64bit Edition of Zoom Search Engine

David replied

Aug-01-2008, 11:51 PM
This is getting rather off topic (as it has nothing to do with 64bit). But anyway, the CGI is a native compiled executable in C++. Not a script. But we sell the C++ source code as part of a SDK here. So you can edit it and re-compile it, if you know C++. The CGI is slightly more complex than the PHP and ASP code as we spent a fair amount of time optimizing it for for very large sets of files (1M+ documents)
Leave a comment:
jcbeck replied

Aug-01-2008, 05:35 PM
I see this now... now that this is live (with just 18k documents) we're seeing multiple second queries in ASP (25+ seconds). Is there some way to customize the CGI the way I am customizing the ASP (http://www.wrensoft.com/forum/showthread.php?t=2712) to filter results based on the URL of the result and a variable set based on a cookie value?

EDIT: From your forums, it appears my only option is to enable XML output which I parse and filter: http://www.wrensoft.com/forum/showthread.php?t=1461. Since the CGI to XML searching is very fast, the remaining filtering should be reasonably fast within ASP, so I can apply my filters there and update match counts accordingly before generating the finished output.

Last edited by jcbeck; Aug-01-2008, 06:09 PM.
Leave a comment:
Ray replied

Jul-30-2008, 12:23 AM
Please note that this is stated in the message box when configuring above the 65,500 page limit. And also on our "Which Edition?" page:

*Dependant on memory and hardware resources available. More details here. Sites containing over 65,000 pages in total will need to use the higher performance CGI platform option.
Leave a comment:
David replied

Jul-29-2008, 11:45 PM
jcbeck, this is not a 64bit issue.
The problem is with the ASP language itself, which has terrible performance. So we limit the ASP script to 65,000 files in order to stop the search times being minutes long and putting a huge load on the server. If you switch to using the CGI option you'll get a 10 fold improvement in performance, higher capacity and much less server load.
Leave a comment:
jcbeck replied

Jul-29-2008, 03:49 PM
ASP Limitation

While our professional version claims to support 200,000 documents, it won't allow me to configure it higher than 65,500 to be indexed. Is this a 32-bit ASP issue? Would 64-bit Zoom using ASP on 64-bit Server 2003 allow for a higher limit?
Leave a comment:
dbuck replied

Aug-08-2007, 07:15 PM
Just mention our success and show that getting the source code to the CGI was beneficial:

We have successfully compiled, tested, and run the CGI on Linux 2.6 - x86, x86_64, ppc, and ia64; as well as Win32 and MacOSX - ppc.

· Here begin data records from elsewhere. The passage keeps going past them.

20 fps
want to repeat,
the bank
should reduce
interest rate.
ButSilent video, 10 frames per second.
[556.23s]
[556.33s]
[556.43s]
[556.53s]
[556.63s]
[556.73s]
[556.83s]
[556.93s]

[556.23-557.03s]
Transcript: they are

We had to adjust the Makefiles a little (especially for the ppc variants) and some includes in the source. But it is stable and we are happy.

Thanks Zoom,
D
Leave a comment:
David replied

Jul-23-2007, 10:49 PM
To date the only 64bit platform we have compiled the search.cgi script for is Sun / Sparc hardware.

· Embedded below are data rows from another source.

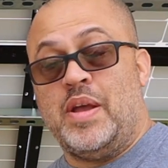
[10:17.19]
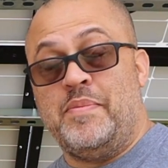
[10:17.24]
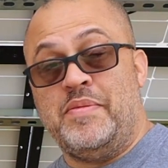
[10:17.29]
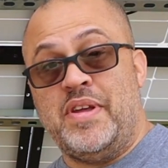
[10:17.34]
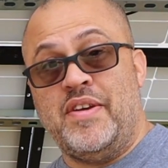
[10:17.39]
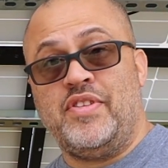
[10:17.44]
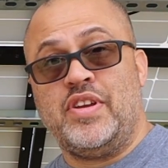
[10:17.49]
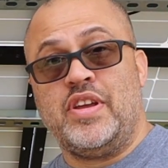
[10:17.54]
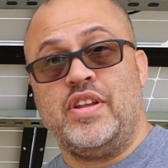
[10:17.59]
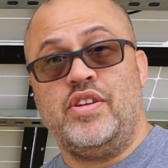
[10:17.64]
I'm
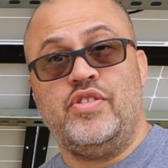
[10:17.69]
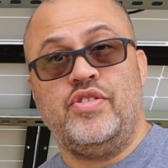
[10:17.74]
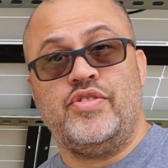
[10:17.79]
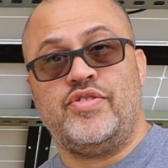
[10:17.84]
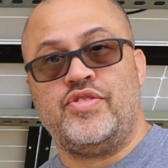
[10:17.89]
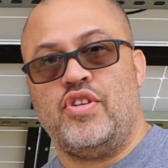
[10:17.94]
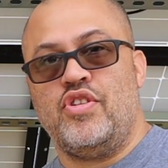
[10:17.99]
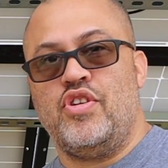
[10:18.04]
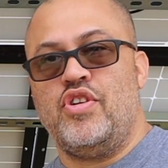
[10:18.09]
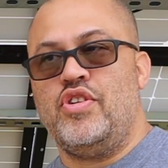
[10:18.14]
definitely gonna do
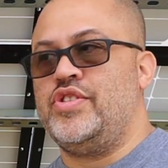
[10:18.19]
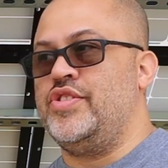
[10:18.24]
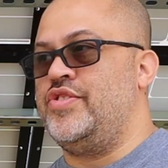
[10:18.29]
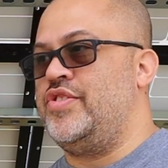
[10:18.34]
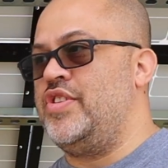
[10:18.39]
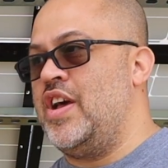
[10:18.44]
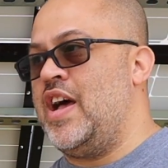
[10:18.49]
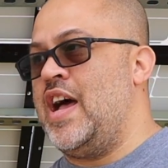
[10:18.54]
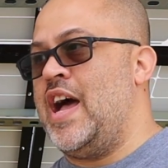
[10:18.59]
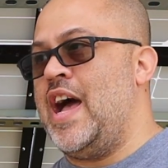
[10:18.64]
the surge
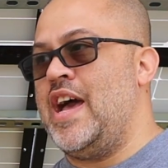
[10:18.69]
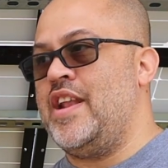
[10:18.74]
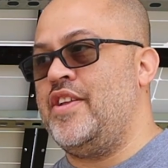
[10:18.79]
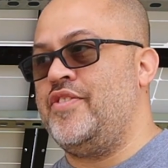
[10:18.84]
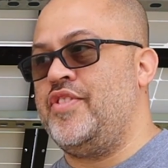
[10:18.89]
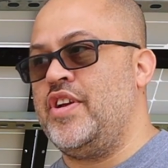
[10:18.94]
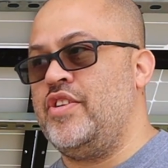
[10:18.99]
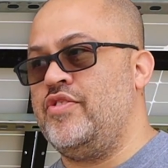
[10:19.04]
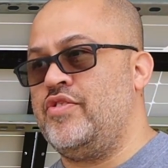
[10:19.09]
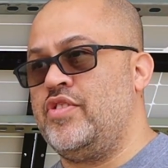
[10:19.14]
and see how high
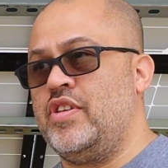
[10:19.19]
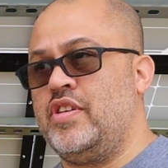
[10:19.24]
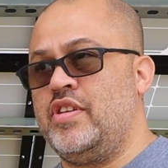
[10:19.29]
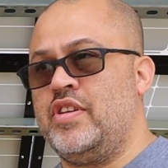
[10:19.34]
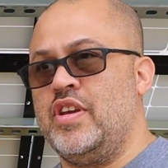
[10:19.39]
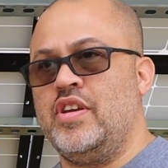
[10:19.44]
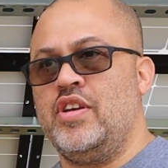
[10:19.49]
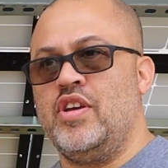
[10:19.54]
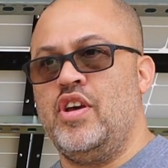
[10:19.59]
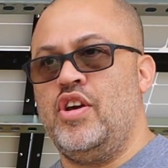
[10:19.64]
the things
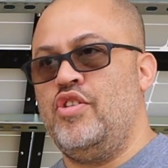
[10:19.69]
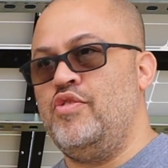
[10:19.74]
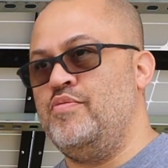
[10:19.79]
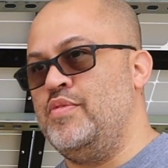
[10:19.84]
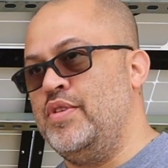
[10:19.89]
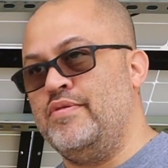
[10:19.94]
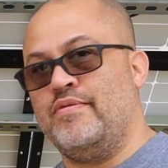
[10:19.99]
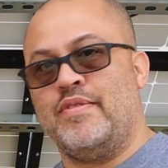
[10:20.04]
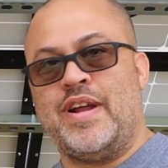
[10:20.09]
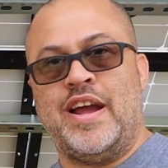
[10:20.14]
can go,
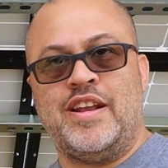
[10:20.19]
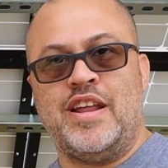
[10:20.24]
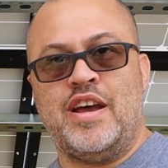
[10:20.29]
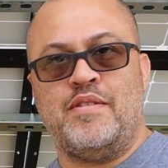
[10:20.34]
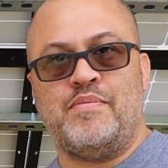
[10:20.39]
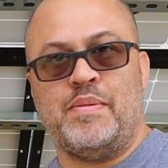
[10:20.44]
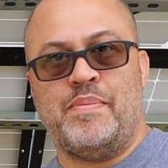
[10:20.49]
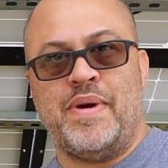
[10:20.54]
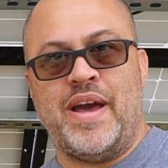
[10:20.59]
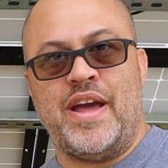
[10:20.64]
but right
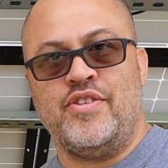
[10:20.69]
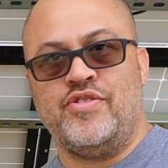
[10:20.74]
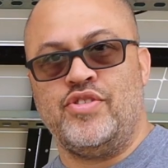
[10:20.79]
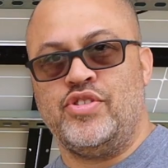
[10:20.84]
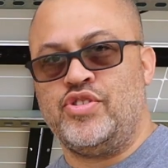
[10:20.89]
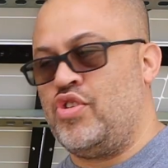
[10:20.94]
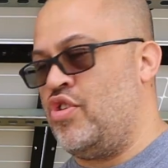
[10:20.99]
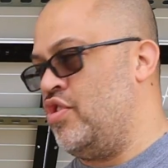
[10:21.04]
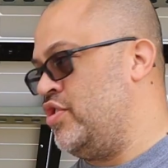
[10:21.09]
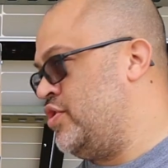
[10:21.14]
now my
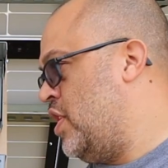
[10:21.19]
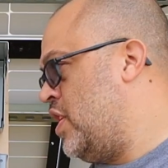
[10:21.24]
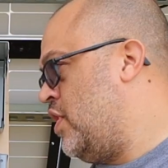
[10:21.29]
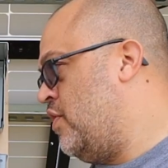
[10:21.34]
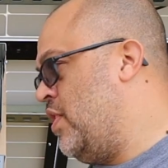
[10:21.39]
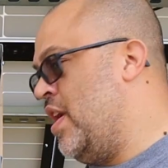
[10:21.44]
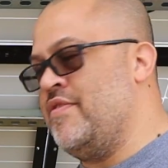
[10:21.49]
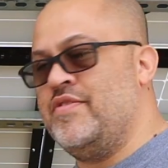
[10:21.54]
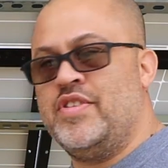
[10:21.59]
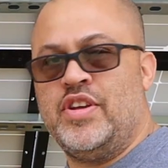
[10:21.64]
batteries are charged, so I
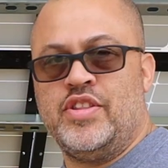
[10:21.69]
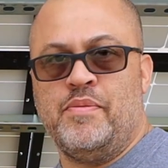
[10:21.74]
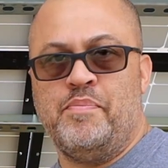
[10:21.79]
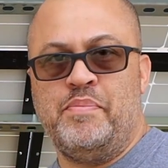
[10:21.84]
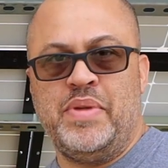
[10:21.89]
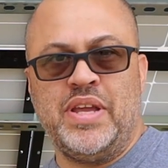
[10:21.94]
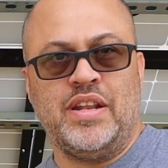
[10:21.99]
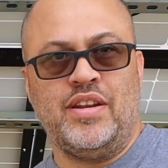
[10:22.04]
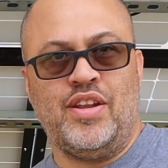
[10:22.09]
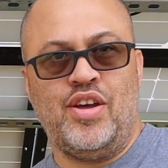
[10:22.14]
don't have another
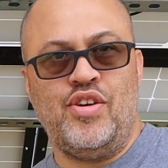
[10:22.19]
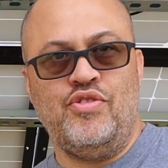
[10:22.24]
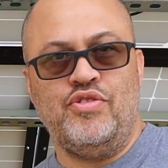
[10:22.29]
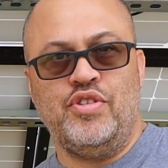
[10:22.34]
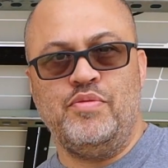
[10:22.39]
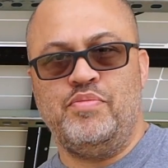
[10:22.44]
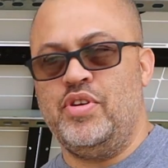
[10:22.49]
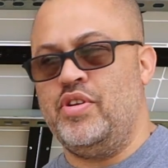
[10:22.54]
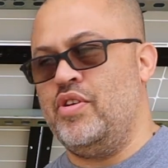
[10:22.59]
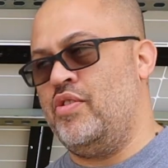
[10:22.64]
big
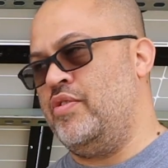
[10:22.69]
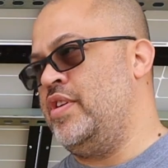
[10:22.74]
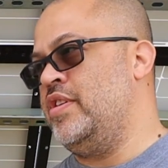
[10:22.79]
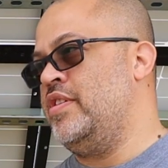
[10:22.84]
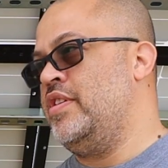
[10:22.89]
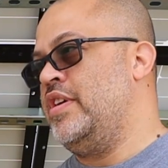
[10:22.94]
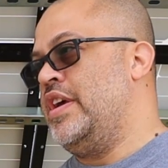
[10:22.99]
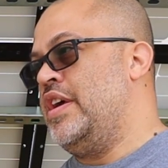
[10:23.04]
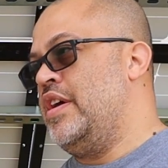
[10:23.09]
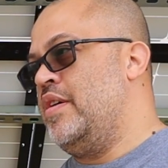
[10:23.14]
load to put on it.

We do however sell the source code for the search.cgi if you wanted to re-compile it yourself.

But all 64bit Linux systems should (in theory) be able to run 32bit binaries, if configured correctly. However I know from experience that different distributions of Linux have serious binary compatibility issues.
Leave a comment:
andersmeyer replied

Jul-23-2007, 12:57 PM
Need 64 bit version

Hi there,

I am looking for a 64 bit version of search.cgi as I currently get a "/lib/ld-linux.so.2: bad ELF interpreter" error when trying to execute search.cgi. I tried symlinking from my lib64 to lib but that does not work.
Do you have any 64 bit versions?

Regards

Anders
Leave a comment:
David replied

Jul-06-2007, 12:20 PM
Betty,

If you just asking about the future 64bit version of the software becuase you have a 64bit operating system, then you don't really need it.

The 32bit version of the software will run fine on 64bit Windows (up until to the memory limits, etc.. discused above).

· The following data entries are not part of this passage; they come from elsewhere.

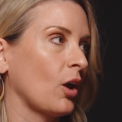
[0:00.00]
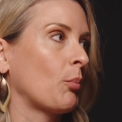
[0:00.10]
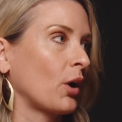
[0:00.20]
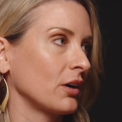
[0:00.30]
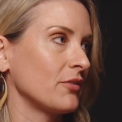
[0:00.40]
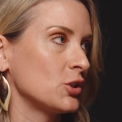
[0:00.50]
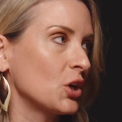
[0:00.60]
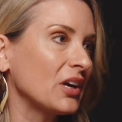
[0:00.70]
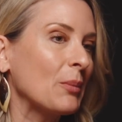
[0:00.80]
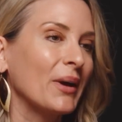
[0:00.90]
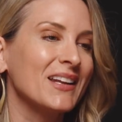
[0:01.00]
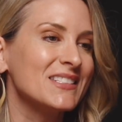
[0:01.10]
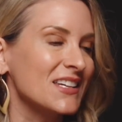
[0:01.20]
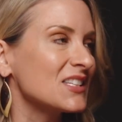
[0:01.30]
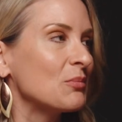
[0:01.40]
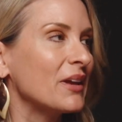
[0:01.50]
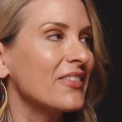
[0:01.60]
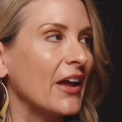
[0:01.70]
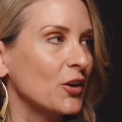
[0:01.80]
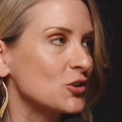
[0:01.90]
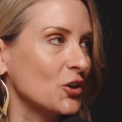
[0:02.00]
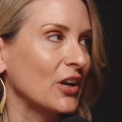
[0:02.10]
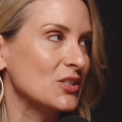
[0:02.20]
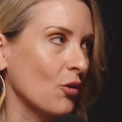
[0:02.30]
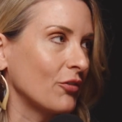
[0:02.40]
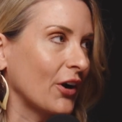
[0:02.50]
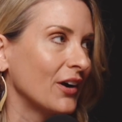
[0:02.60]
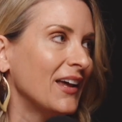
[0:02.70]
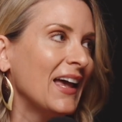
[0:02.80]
a part of the journey, but it doesn't mean that your journey's over.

As far as we know there are only one or two customers that will actually benefit from 64bit at the moment. And the above discussion hasn't really changed that, as no one seems to be running out of RAM. So demand for 64bit isn't strong (yet).

The file system limit isn't really related to 64bit, it is more related to support for continued support for old operating systems and the current structure of internal pointers in the index files. In other words, files greater than 4GB are possible in most versions of 32bit Windows and newer versions of 32bit Linux.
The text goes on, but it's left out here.